Hoi An, an exceptionally wellpreserved example of a traditional Asian trading port, is an outstanding material manifestation of the fusion of cultures over time. It was recognized as a World Heritage Site by UNESCO.
Hoi An Ancient Town
The town has been completely and assiduously preserved: it is the only town in Viet Nam that has survived intact in this way.
Most of the buildings are in the traditional architectural style of the 19th and 20th centuries. They are aligned along narrow lanes of traditional type. They include many religious buildings, such as pagodas, temples, meeting houses, etc., which relate to the development of a port community. The traditional lifestyle, religion, customs and cooking has been preserved and many festivals still take place annually.
By the end of the century, the rise of other ports on the coast of Vietnam, in particular Da Nang, and silting of its harbor, led to the final eclipse of Hoi An. As a result of this economic stagnation, it has preserved its early appearance in a remarkably intact state, the only town in the country to have done so. The ancient town is situated on the north bank of Thu Bon River. There is a street running east-west along the river's edge and three further streets parallel to the river. They are intersected at right angles by streets and alleys. Within this area there are houses (often combined with shops), religious monuments such as pagodas, temples, communal houses and family cult houses, a ferry quay and an open market.
The architecture of Hoi An, which is almost entirely of wood, is of considerable interest. It combines traditional Vietnamese designs and techniques with those from other countries.
The typical house conforms to a corridor plan, the following elements occurring in sequence: house, yard and house. The buildings are: family cult houses, dedicated to the worship of ancestors; the community houses, used for worship of ancient sages, founders of settlements, or the legendary founders of crafts; the pagodas are almost all from the 19th century, although inscriptions show them to have been founded in the 17th and 18th centuries.
They conform to a square layout and decoration is largely confined to the elaborate roofs. In the case of the larger examples, they constituted nuclei of associated buildings with religious and secular functions. Some of the larger pagodas also served as meeting halls. These are located along the main street.
There is a fine wooden bridge, reminiscent of Japanese examples, with a pagoda on it. It has existed from at least the early 18th century, as an inscription indicates, but it has been reconstructed many times. There is also a number of ancient tombs in Vietnamese, Japanese and Chinese style within the buffer zone.
The great festivals of Hoi An is Full Moon Festival, held on the 14th of every lunar month, one night before the full moon, when the Old Town becomes even more festive than usual, active and marvelously decorated with colorful lights and lamps along every lane. Another one is the Mid-Autumn Festival - held on the 14th of the August lunar month. Last but not least, the "lantern festival", the most enchanting and special one of Hoi An, which is typically demonstrated with all colorful hanging cloth and paper lanterns on the 15th of every lunar month switched on altogether while all electrical equipment is off, leaving the Old Quarter bathed in the warm glow of colored silk, glass and paper lanterns.

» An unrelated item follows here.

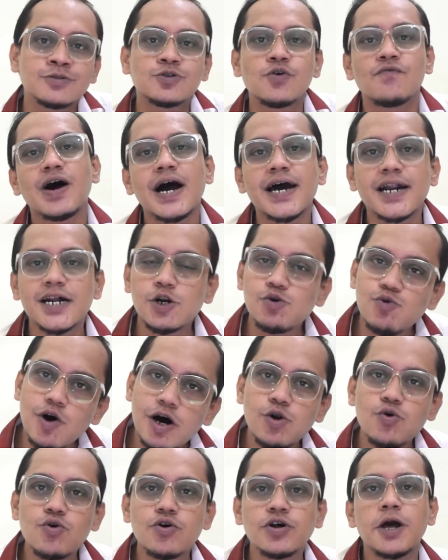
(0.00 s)
तो वायरल हुआ
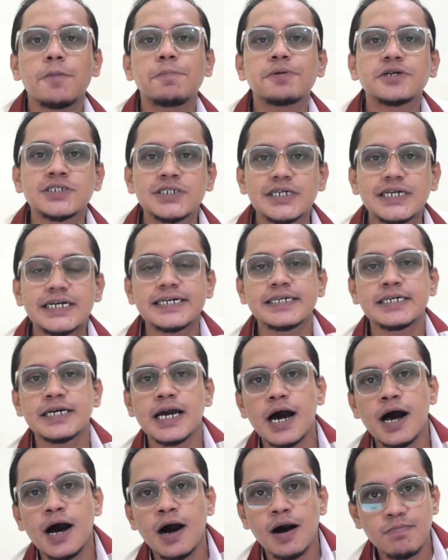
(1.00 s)
लोगों ने अप्रिशिएट किया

Archaeological finds and excavations have shown that there was a port and trading centre of the local Sa Huynh people along the Thu Bon river as early as the 2nd century BC.
It retained its role as the main port of the central region throughout the 19th century, when the Nguyen dynasty kings operated a "closed trade policy." By the end of the century, the rise of other ports on the coast of Vietnam, in particular Da Nang, and silting of its harbor, led to the final eclipse of Hoi An. As a result of this economic stagnation, it has preserved its early appearance in a remarkably intact state.